Marc Brašnić

Personal information
- Date of birth: 21 October 1996 (age 29)
- Place of birth: Aachen, Germany
- Height: 1.84 m (6 ft 1⁄2 in)
- Position: Forward

Team information
- Current team: Bonner SC
- Number: 19

Youth career
- JSV Baesweiler 09
- 0000–2007: Alemannia Aachen
- 2007–2015: Bayer Leverkusen

Senior career*
- Years: Team / Apps / (Gls)
- 2015–2017: Bayer Leverkusen / 0 / (0)
- 2015–2016: → SC Paderborn (loan) / 7 / (0)
- 2016–2017: → Fortuna Köln (loan) / 10 / (1)
- 2017–2018: Viktoria Köln / 17 / (2)
- 2018–2019: BFC Dynamo / 24 / (10)
- 2019–2020: Rot-Weiß Erfurt / 17 / (2)
- 2020: Berliner AK / 0 / (0)
- 2020–2023: 1. FC Düren / 61 / (43)
- 2023–2024: Alemannia Aachen / 23 / (8)
- 2024–: Bonner SC / 0 / (0)

International career
- 2010: Germany U15 / 2 / (1)
- 2014: Croatia U19 / 1 / (0)

= Marc Brašnić =

Professional footballer

Marc Brašnić (born 21 October 1996) is a professional footballer who plays as a forward for Bonner SC. Born in Germany, he has represented both Germany and Croatia at youth level.

== Club career ==
In 2015, Brašnić joined SC Paderborn 07 on loan from Bayer 04 Leverkusen. He made his 2. Bundesliga debut on 29 August 2015 against Arminia Bielefeld. He replaced Marcel Ndjeng after 85 minutes.

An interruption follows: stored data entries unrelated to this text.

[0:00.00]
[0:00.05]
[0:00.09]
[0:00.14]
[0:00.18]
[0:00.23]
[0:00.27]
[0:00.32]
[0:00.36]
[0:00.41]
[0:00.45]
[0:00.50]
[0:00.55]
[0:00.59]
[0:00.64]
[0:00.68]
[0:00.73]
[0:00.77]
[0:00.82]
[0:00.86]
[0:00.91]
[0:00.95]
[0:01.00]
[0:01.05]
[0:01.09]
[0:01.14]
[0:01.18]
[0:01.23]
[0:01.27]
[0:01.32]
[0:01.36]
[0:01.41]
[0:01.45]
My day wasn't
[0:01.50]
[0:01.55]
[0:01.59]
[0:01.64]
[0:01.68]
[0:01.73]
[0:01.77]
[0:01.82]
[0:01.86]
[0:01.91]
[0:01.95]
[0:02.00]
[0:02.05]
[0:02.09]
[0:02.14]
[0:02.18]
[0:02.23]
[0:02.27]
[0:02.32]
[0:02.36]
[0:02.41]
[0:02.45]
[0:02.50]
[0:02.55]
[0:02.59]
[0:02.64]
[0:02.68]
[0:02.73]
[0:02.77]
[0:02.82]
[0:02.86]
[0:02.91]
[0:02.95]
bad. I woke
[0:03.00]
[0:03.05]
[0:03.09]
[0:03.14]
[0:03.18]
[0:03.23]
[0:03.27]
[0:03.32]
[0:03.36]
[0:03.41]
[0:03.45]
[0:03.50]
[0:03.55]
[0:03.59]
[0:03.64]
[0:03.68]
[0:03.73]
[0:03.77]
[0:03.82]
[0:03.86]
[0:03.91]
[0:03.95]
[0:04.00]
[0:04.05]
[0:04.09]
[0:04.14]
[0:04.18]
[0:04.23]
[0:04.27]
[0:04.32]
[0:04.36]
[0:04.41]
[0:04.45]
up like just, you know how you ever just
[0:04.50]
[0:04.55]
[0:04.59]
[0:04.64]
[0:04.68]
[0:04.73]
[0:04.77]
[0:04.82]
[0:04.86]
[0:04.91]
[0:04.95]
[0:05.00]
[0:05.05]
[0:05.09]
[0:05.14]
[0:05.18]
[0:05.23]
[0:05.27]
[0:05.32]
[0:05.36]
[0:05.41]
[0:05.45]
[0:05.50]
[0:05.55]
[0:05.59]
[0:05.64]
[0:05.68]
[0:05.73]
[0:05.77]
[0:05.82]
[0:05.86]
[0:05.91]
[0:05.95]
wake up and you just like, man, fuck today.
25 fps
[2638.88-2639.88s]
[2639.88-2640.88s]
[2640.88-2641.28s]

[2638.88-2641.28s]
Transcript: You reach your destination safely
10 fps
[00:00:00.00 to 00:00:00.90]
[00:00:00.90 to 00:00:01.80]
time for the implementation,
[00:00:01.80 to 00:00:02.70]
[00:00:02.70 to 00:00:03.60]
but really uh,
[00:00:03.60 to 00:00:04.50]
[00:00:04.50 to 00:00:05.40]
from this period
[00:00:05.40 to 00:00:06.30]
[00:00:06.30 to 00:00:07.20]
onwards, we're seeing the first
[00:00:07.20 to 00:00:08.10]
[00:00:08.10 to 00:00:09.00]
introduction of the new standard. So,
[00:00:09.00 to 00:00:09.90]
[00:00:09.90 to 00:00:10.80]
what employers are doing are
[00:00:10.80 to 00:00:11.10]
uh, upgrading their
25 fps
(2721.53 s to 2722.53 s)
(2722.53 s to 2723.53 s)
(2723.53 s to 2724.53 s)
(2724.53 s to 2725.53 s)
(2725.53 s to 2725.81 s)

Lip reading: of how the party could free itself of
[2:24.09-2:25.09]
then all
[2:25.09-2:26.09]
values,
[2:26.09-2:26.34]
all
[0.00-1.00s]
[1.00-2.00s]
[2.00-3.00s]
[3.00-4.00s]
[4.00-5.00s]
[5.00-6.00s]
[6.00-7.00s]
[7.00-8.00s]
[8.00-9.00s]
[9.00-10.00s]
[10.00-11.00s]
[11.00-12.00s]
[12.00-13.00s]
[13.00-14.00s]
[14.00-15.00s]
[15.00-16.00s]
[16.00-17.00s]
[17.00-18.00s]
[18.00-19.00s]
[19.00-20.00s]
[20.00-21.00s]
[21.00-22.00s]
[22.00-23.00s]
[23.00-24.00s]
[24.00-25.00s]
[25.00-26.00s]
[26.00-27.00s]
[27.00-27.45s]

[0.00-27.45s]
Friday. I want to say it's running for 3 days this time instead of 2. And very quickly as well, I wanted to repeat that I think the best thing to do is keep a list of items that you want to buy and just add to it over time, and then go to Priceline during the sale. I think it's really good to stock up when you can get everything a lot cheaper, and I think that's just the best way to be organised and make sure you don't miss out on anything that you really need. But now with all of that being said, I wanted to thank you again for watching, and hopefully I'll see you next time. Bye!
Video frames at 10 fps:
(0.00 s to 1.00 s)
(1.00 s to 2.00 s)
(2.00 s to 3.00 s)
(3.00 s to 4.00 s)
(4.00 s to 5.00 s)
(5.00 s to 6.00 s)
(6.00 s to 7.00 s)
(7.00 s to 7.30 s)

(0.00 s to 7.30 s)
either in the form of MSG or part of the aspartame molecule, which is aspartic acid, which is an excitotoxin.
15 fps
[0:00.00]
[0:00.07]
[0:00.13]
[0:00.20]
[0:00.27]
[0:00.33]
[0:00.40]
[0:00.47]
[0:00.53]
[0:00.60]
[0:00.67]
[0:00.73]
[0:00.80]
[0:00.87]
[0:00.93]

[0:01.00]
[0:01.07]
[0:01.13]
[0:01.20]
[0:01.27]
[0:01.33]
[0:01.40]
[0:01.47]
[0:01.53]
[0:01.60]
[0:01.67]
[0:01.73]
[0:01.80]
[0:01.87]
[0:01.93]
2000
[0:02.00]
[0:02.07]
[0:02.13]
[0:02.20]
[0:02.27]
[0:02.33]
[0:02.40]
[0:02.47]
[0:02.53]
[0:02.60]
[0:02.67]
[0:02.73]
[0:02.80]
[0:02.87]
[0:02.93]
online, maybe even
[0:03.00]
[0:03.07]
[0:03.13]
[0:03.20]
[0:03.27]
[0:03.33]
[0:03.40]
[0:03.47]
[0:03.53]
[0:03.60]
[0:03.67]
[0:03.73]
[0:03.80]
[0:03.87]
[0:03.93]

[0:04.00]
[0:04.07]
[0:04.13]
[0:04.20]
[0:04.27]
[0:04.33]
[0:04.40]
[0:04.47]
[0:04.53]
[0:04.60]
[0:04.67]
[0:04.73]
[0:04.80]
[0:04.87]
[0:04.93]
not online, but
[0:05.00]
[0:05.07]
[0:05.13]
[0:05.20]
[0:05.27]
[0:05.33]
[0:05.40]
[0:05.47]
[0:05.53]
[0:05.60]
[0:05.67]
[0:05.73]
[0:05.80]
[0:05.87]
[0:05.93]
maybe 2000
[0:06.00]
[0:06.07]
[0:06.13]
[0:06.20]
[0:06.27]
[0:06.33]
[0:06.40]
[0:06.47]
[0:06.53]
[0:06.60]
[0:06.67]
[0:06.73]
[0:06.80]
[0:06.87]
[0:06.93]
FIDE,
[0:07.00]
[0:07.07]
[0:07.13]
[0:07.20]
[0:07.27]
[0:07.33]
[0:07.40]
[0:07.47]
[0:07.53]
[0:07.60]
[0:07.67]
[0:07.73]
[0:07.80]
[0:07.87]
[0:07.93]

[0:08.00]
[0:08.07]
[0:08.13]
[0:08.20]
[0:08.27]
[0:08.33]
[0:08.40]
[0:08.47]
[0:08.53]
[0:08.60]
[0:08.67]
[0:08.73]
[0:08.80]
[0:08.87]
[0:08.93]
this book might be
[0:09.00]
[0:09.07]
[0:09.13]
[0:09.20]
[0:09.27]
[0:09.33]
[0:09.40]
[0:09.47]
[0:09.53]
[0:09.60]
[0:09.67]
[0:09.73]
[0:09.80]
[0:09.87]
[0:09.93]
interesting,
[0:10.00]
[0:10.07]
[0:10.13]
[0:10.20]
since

On 2 September 2024, Brašnić signed with Bonner SC in the fifth-tier Mittelrheinliga.

== International career ==
Brašnić was born in Germany and is of Croatian descent. He made two appearances for the Germany U15 squad, scoring one goal. He then switched federations and made an appearance for Croatia U19.